All of the lines below should be printed again exactly as they are.

::::

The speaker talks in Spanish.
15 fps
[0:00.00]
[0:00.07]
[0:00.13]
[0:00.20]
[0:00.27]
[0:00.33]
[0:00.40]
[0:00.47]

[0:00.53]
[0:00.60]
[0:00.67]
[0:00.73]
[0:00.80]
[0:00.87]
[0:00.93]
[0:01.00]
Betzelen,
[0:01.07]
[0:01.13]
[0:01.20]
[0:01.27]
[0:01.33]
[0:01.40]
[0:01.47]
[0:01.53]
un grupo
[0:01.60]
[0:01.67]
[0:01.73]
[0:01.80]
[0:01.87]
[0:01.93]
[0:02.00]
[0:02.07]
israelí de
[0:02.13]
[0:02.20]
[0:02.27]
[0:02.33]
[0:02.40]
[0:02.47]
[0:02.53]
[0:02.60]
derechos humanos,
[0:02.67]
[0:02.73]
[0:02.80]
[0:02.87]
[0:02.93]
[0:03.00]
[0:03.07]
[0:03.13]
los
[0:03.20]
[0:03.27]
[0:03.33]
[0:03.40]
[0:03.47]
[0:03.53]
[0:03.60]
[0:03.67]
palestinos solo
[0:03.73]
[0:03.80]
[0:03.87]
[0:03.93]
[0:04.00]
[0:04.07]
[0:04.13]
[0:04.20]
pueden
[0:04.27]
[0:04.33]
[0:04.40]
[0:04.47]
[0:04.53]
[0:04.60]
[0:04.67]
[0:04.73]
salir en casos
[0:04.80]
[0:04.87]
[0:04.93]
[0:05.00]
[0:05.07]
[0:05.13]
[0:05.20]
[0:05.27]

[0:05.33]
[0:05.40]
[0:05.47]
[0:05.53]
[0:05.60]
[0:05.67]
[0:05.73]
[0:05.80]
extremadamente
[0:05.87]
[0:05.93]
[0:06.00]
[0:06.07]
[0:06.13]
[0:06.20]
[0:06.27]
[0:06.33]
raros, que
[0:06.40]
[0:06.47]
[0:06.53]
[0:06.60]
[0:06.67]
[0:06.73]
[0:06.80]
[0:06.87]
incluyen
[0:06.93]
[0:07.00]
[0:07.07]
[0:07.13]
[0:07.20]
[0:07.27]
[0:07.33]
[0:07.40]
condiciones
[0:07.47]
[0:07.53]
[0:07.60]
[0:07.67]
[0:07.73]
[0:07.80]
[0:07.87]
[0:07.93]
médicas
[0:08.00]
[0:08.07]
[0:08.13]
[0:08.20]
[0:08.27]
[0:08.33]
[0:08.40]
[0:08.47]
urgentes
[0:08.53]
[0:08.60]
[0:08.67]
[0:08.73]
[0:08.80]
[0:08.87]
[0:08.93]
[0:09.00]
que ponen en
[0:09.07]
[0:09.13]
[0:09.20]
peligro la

::::

### Solution
The speaker talks in Spanish.
15 fps
[0:00.00]
[0:00.07]
[0:00.13]
[0:00.20]
[0:00.27]
[0:00.33]
[0:00.40]
[0:00.47]

[0:00.53]
[0:00.60]
[0:00.67]
[0:00.73]
[0:00.80]
[0:00.87]
[0:00.93]
[0:01.00]
Betzelen,
[0:01.07]
[0:01.13]
[0:01.20]
[0:01.27]
[0:01.33]
[0:01.40]
[0:01.47]
[0:01.53]
un grupo
[0:01.60]
[0:01.67]
[0:01.73]
[0:01.80]
[0:01.87]
[0:01.93]
[0:02.00]
[0:02.07]
israelí de
[0:02.13]
[0:02.20]
[0:02.27]
[0:02.33]
[0:02.40]
[0:02.47]
[0:02.53]
[0:02.60]
derechos humanos,
[0:02.67]
[0:02.73]
[0:02.80]
[0:02.87]
[0:02.93]
[0:03.00]
[0:03.07]
[0:03.13]
los
[0:03.20]
[0:03.27]
[0:03.33]
[0:03.40]
[0:03.47]
[0:03.53]
[0:03.60]
[0:03.67]
palestinos solo
[0:03.73]
[0:03.80]
[0:03.87]
[0:03.93]
[0:04.00]
[0:04.07]
[0:04.13]
[0:04.20]
pueden
[0:04.27]
[0:04.33]
[0:04.40]
[0:04.47]
[0:04.53]
[0:04.60]
[0:04.67]
[0:04.73]
salir en casos
[0:04.80]
[0:04.87]
[0:04.93]
[0:05.00]
[0:05.07]
[0:05.13]
[0:05.20]
[0:05.27]

[0:05.33]
[0:05.40]
[0:05.47]
[0:05.53]
[0:05.60]
[0:05.67]
[0:05.73]
[0:05.80]
extremadamente
[0:05.87]
[0:05.93]
[0:06.00]
[0:06.07]
[0:06.13]
[0:06.20]
[0:06.27]
[0:06.33]
raros, que
[0:06.40]
[0:06.47]
[0:06.53]
[0:06.60]
[0:06.67]
[0:06.73]
[0:06.80]
[0:06.87]
incluyen
[0:06.93]
[0:07.00]
[0:07.07]
[0:07.13]
[0:07.20]
[0:07.27]
[0:07.33]
[0:07.40]
condiciones
[0:07.47]
[0:07.53]
[0:07.60]
[0:07.67]
[0:07.73]
[0:07.80]
[0:07.87]
[0:07.93]
médicas
[0:08.00]
[0:08.07]
[0:08.13]
[0:08.20]
[0:08.27]
[0:08.33]
[0:08.40]
[0:08.47]
urgentes
[0:08.53]
[0:08.60]
[0:08.67]
[0:08.73]
[0:08.80]
[0:08.87]
[0:08.93]
[0:09.00]
que ponen en
[0:09.07]
[0:09.13]
[0:09.20]
peligro la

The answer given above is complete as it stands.